En Somalie, Ahmed Mohamed Ali "Kiimiko" et Zakaria Mohammed Sheikh Yusuf, respectivement président et conseiller juridique du Réseau des défenseurs des droits humains somaliens (SOHRIDEN), enquêtaient, rassemblaient des informations et rédigeaient des rapports sur les violations des droits humains, tout en œuvrant à la promotion des droits fondamentaux pour qu’ils soient mieux respectés dans le pays. Au cours des derniers mois, ils ont été à plusieurs reprises menacés de mort par des groupes armés d’opposition et des inconnus ; les forces de sécurité du gouvernement fédéral de transition les ont également menacés et harcelés. Ces menaces et des attaques contre leurs collègues les ont contraints à fuir leur pays en octobre 2007. Amnesty International a exhorté toutes les parties au conflit en Somalie à mettre fin aux agressions contre les défenseurs des droits humains et à respecter le travail que font ces personnes pour préserver les droits fondamentaux.

Au Zimbabwe, la répression s’accroit contre les femmes défenseures des droits humains qui se mobilisent face au gouvernement en réaction à la crise croissante des droits économiques et sociaux. Un grand nombre de ces femmes ont indiqué que lorsqu’elles étaient en garde à vue elles avaient été frappées et soumises à d’autres mauvais traitements, qui s’apparentaient dans certains cas à des actes de torture. La plupart de ces violences étaient accompagnées d’insultes sexistes et d’accusations visant à les discréditer et à dénigrer leur travail. Certaines ont été détenues avec leurs enfants ou alors qu’elles étaient enceintes, dans des conditions déplorables loin d’être conformes aux normes internationales relatives aux droits humains. Amnesty International a engagé instamment la communauté internationale à condamner publiquement les violations des droits humains commises par le gouvernement du Zimbabwe, notamment la violence organisée d’agents de l’État, la torture et les mauvais traitements, et plus généralement les violations à l’encontre des femmes défenseures des droits humains.

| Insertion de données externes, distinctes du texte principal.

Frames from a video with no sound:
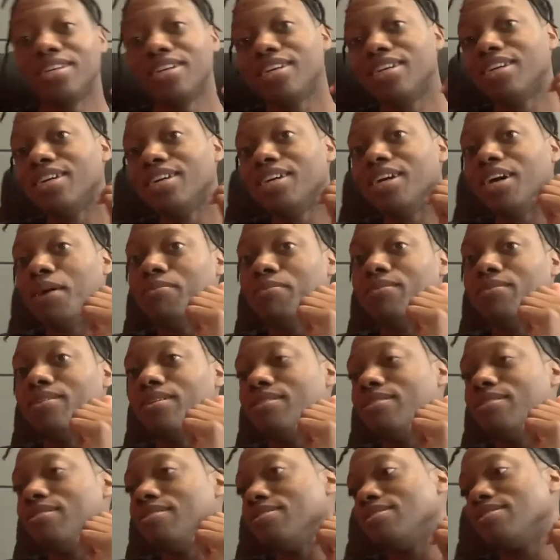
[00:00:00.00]
Think of
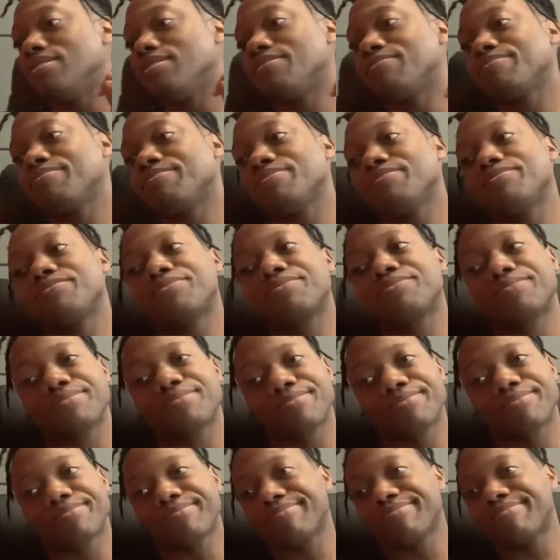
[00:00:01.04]

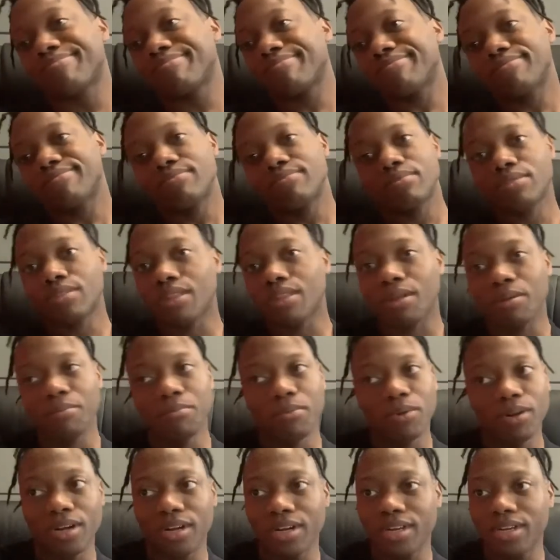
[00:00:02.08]
either going
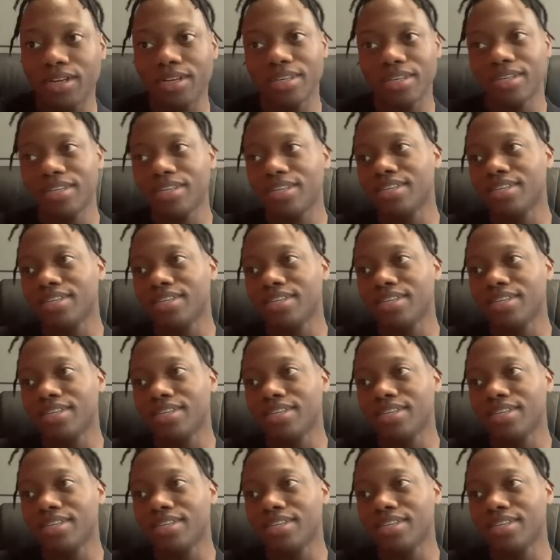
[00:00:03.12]
out in the ring,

Les cas décrits ici ne sont quelques exemples des violations des droits fondamentaux dont continuent d’être victimes les défenseurs des droits humains dans de nombreux endroits d’Afrique. Les agressions contre les défenseurs des droits humains sont contraires à la Déclaration sur le droit et la responsabilité des individus, groupes et organes de la société de promouvoir et protéger les droits humains et les libertés fondamentales universellement reconnus, ainsi qu’aux normes internationales garantissant le droit à la liberté d’association et de réunion et le droit à la liberté d’expression, notamment. La Déclaration de Kigali adoptée en mai 2003 par la Conférence ministérielle de l’Union africaine sur les droits humains insiste auprès des gouvernements africains pour qu’ils « protègent les droits des défenseurs des droits de l’homme ».

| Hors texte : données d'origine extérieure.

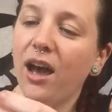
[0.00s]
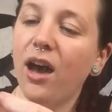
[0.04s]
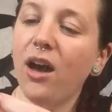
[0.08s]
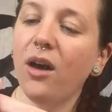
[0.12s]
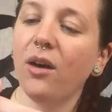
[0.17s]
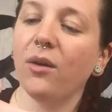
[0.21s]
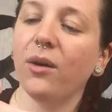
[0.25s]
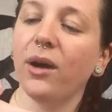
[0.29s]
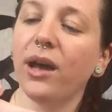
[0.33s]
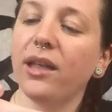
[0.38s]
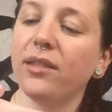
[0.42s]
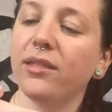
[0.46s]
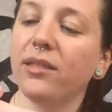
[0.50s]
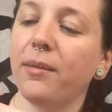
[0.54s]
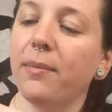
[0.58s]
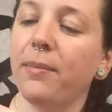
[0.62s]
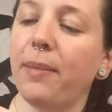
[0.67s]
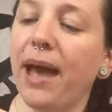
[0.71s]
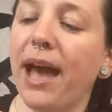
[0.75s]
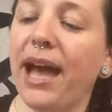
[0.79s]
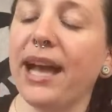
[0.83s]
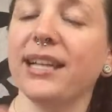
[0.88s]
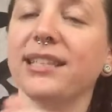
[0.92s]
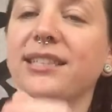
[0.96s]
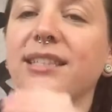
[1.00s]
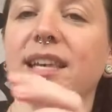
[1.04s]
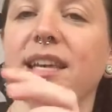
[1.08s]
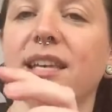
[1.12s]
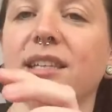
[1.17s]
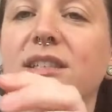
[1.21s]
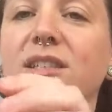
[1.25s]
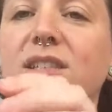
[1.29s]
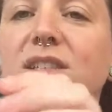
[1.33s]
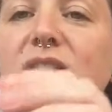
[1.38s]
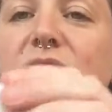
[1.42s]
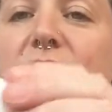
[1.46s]
Oh, and the bag
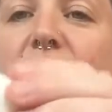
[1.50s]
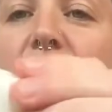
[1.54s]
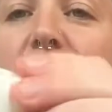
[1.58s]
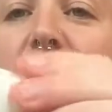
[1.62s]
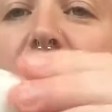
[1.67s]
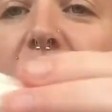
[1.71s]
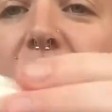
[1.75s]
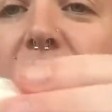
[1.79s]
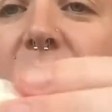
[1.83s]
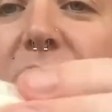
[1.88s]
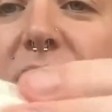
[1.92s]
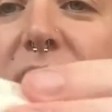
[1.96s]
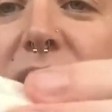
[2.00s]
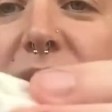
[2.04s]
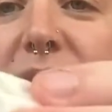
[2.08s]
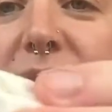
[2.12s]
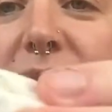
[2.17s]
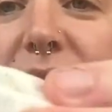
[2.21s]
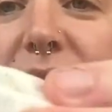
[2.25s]
says Soul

Amnesty International appelle la Commission africaine à demander à son rapporteur spécial sur les défenseurs des droits humains d’enquêter sur les cas mentionnés ci-dessus et à informer la Commission lors de sa 43e session ordinaire des mesures prises par les gouvernements pour mettre fin à ces violations et dédommager les victimes.

L’organisation demande également à la Commission africaine d’adopter une résolution condamnant les agressions contre les défenseurs des droits humains et demandant l’intégration dans les législations nationales et la mise en application de la Déclaration des Nations unies sur le droit et la responsabilité des individus, groupes et organes de la société de promouvoir et protéger les droits humaind et les libertés fondamentales universellement reconnus.